Please return the listing below exactly, without any of its pictures.

** Source information **
———

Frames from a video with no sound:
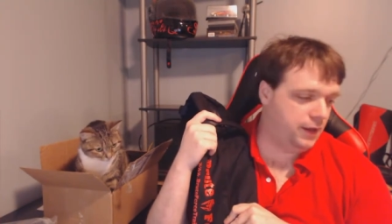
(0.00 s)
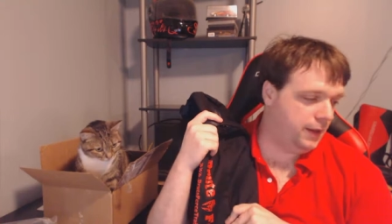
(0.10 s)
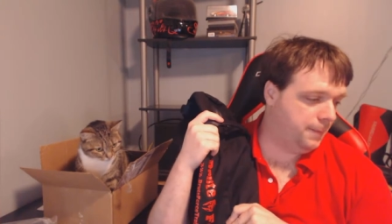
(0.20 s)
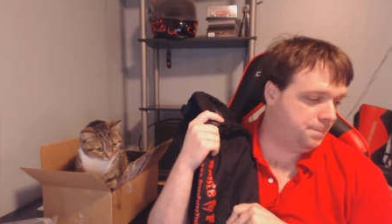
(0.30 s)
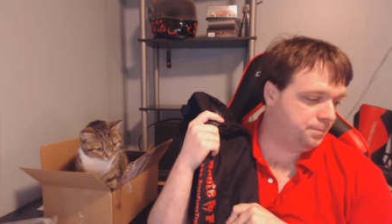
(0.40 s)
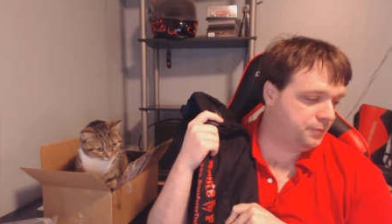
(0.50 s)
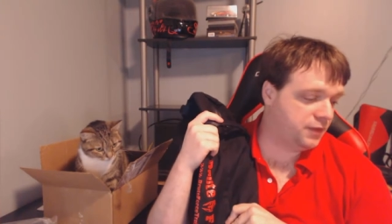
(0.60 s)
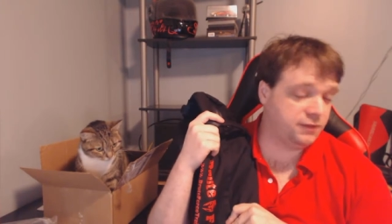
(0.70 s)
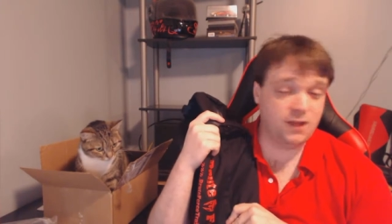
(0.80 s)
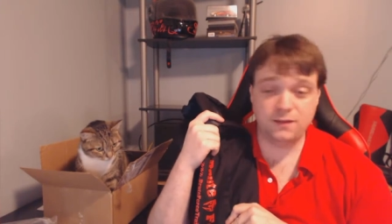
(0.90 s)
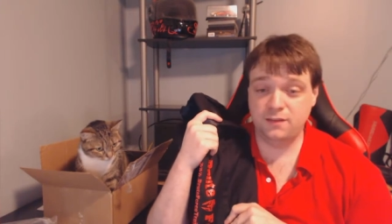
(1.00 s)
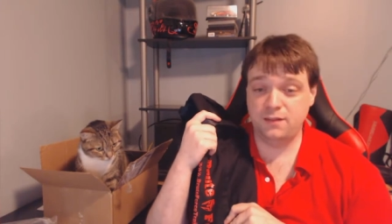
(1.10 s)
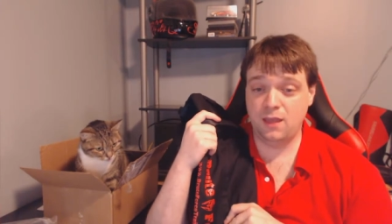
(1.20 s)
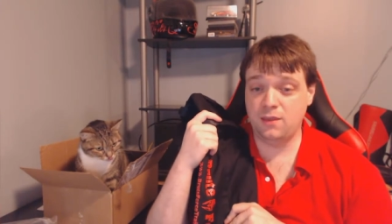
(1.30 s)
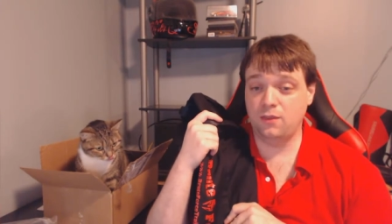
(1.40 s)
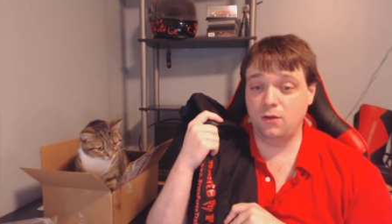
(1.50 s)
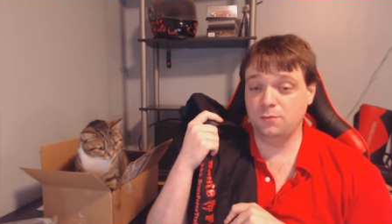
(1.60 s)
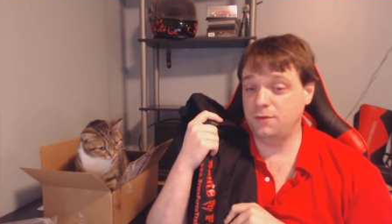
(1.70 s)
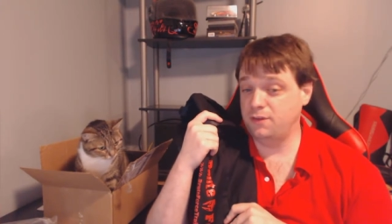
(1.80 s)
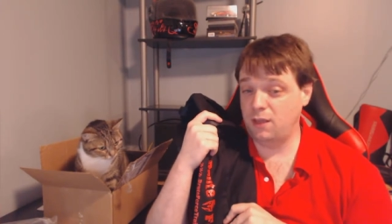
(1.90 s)
That's not to say that the
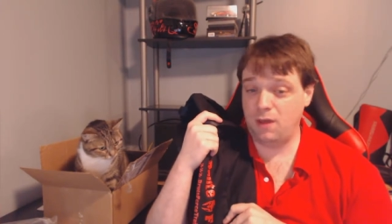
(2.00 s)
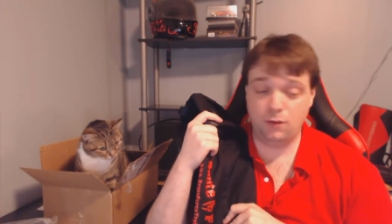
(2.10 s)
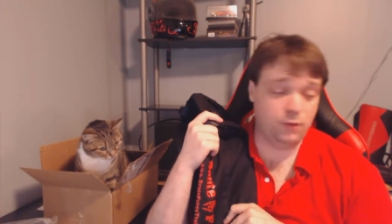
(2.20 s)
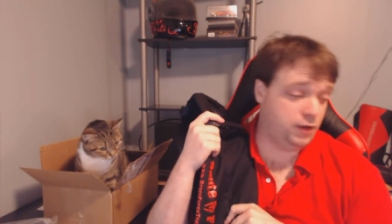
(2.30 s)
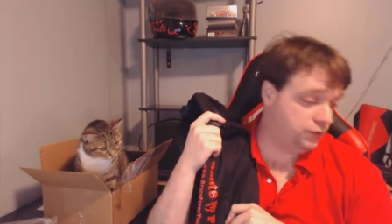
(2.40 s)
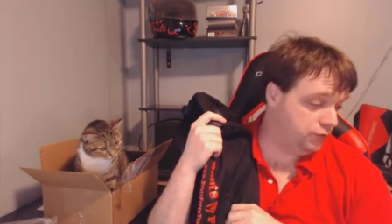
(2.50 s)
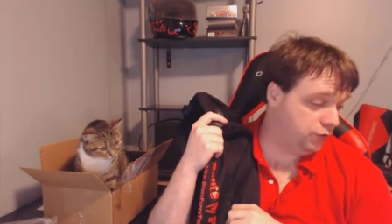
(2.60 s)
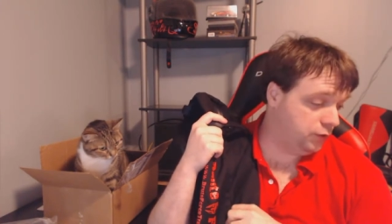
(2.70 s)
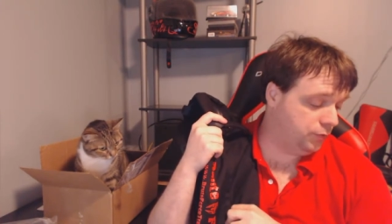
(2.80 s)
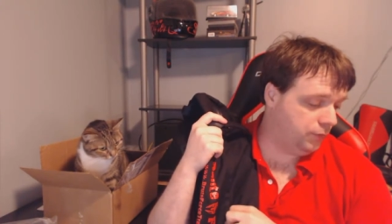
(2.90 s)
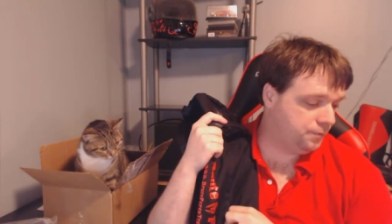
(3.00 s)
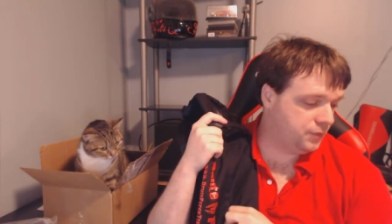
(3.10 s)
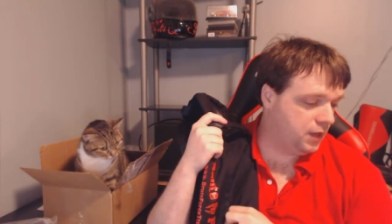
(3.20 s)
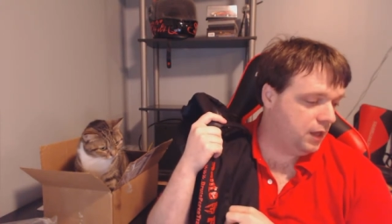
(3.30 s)
Ultimate Sandbag one isn't durable.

———

** Task answer **
Frames from a video with no sound:
(0.00 s)
(0.10 s)
(0.20 s)
(0.30 s)
(0.40 s)
(0.50 s)
(0.60 s)
(0.70 s)
(0.80 s)
(0.90 s)
(1.00 s)
(1.10 s)
(1.20 s)
(1.30 s)
(1.40 s)
(1.50 s)
(1.60 s)
(1.70 s)
(1.80 s)
(1.90 s)
That's not to say that the
(2.00 s)
(2.10 s)
(2.20 s)
(2.30 s)
(2.40 s)
(2.50 s)
(2.60 s)
(2.70 s)
(2.80 s)
(2.90 s)
(3.00 s)
(3.10 s)
(3.20 s)
(3.30 s)
Ultimate Sandbag one isn't durable.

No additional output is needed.